Problem statement:
What you should end up with is an exact copy of the lines from the one holding "[00:00:03.00 to 00:00:04.00]" through the last line of the entries below, both included, and nothing else; leave every picture out.

*** Supplied material ***

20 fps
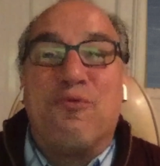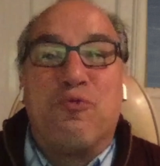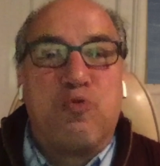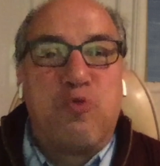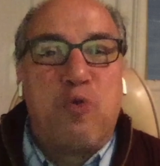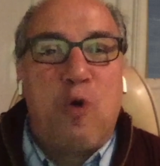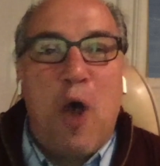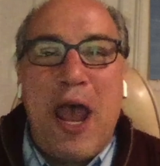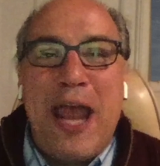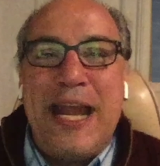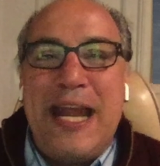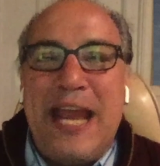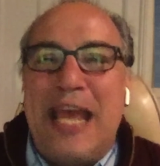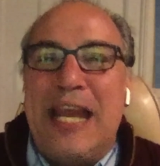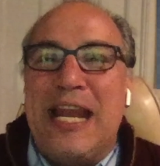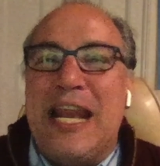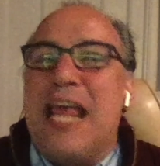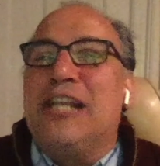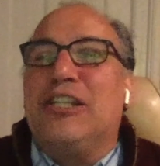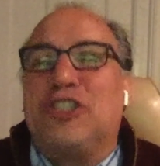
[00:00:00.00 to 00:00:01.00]
right
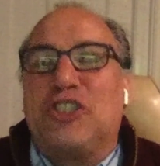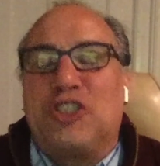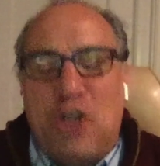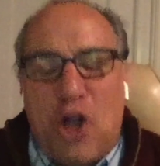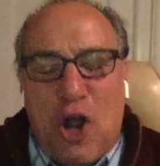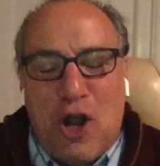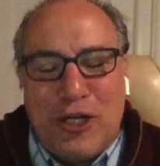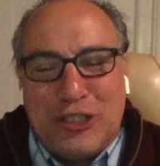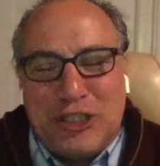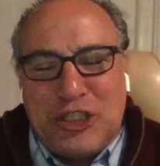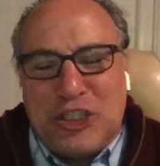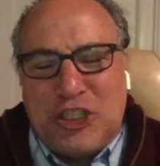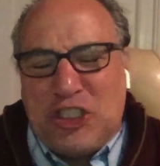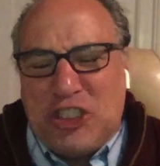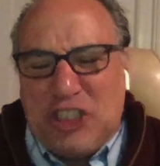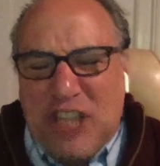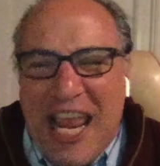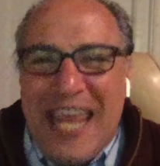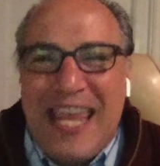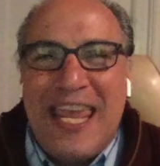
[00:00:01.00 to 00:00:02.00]
in and start
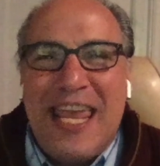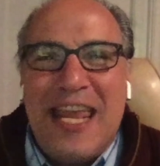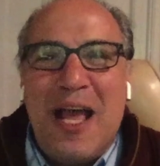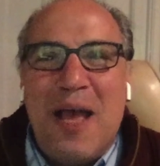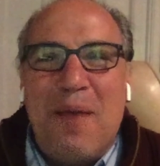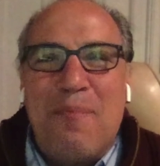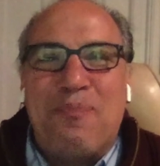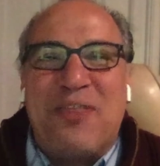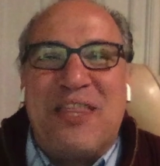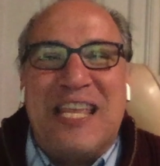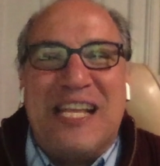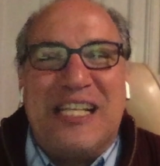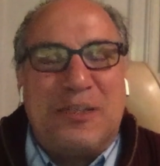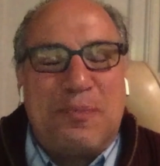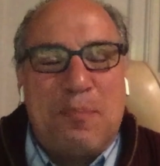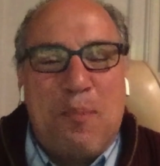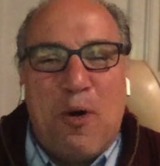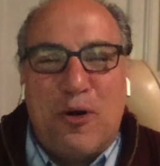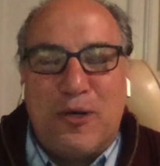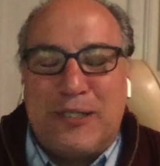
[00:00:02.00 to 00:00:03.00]
shaking up this
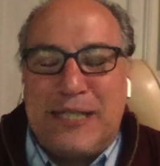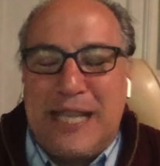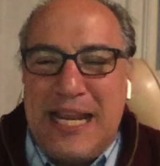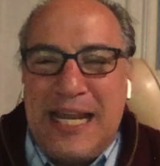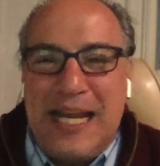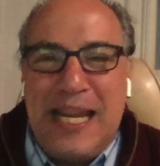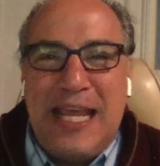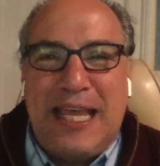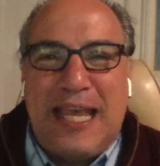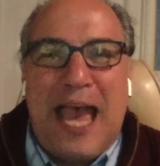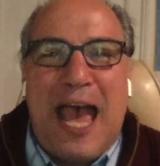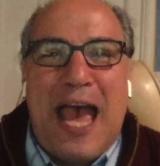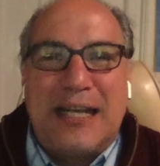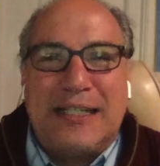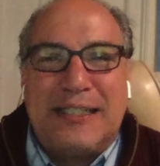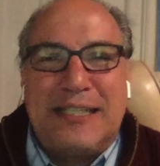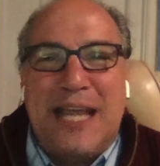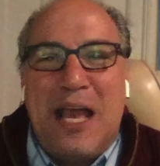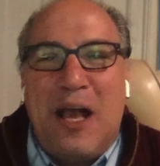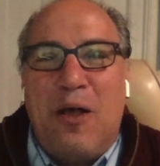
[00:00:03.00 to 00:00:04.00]
martini
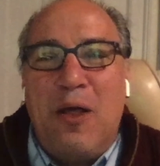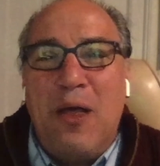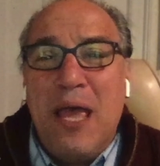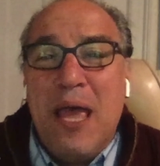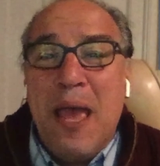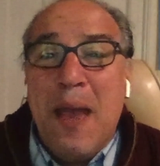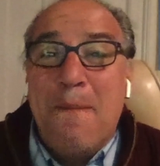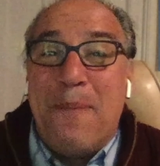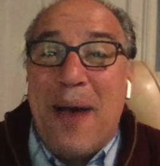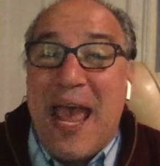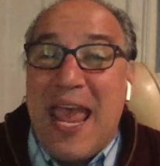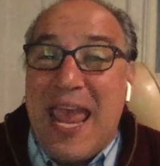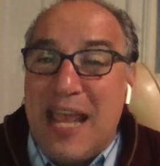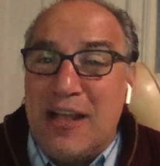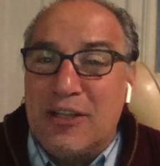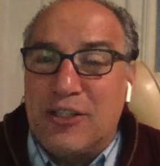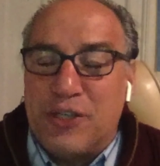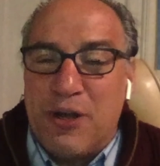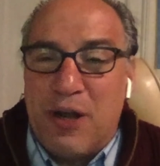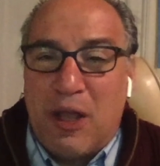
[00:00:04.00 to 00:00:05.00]
cocktail by
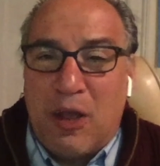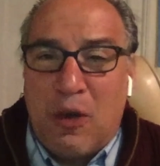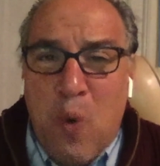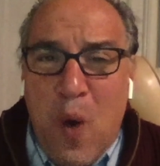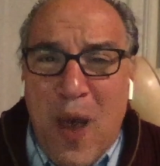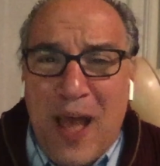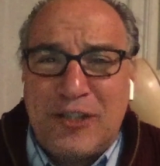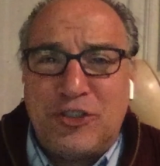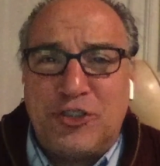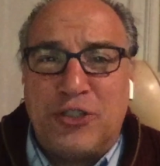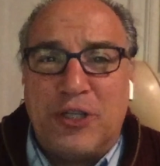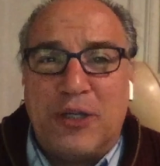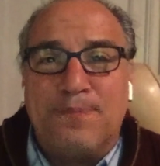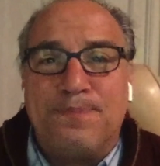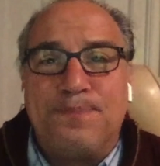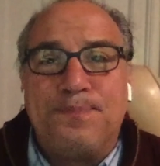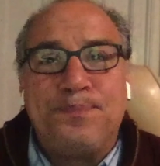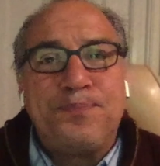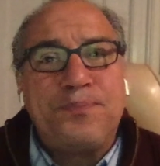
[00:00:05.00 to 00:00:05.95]
answering a question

*** End of Supplied material ***

Expected answer:
[00:00:03.00 to 00:00:04.00]
martini
[00:00:04.00 to 00:00:05.00]
cocktail by
[00:00:05.00 to 00:00:05.95]
answering a question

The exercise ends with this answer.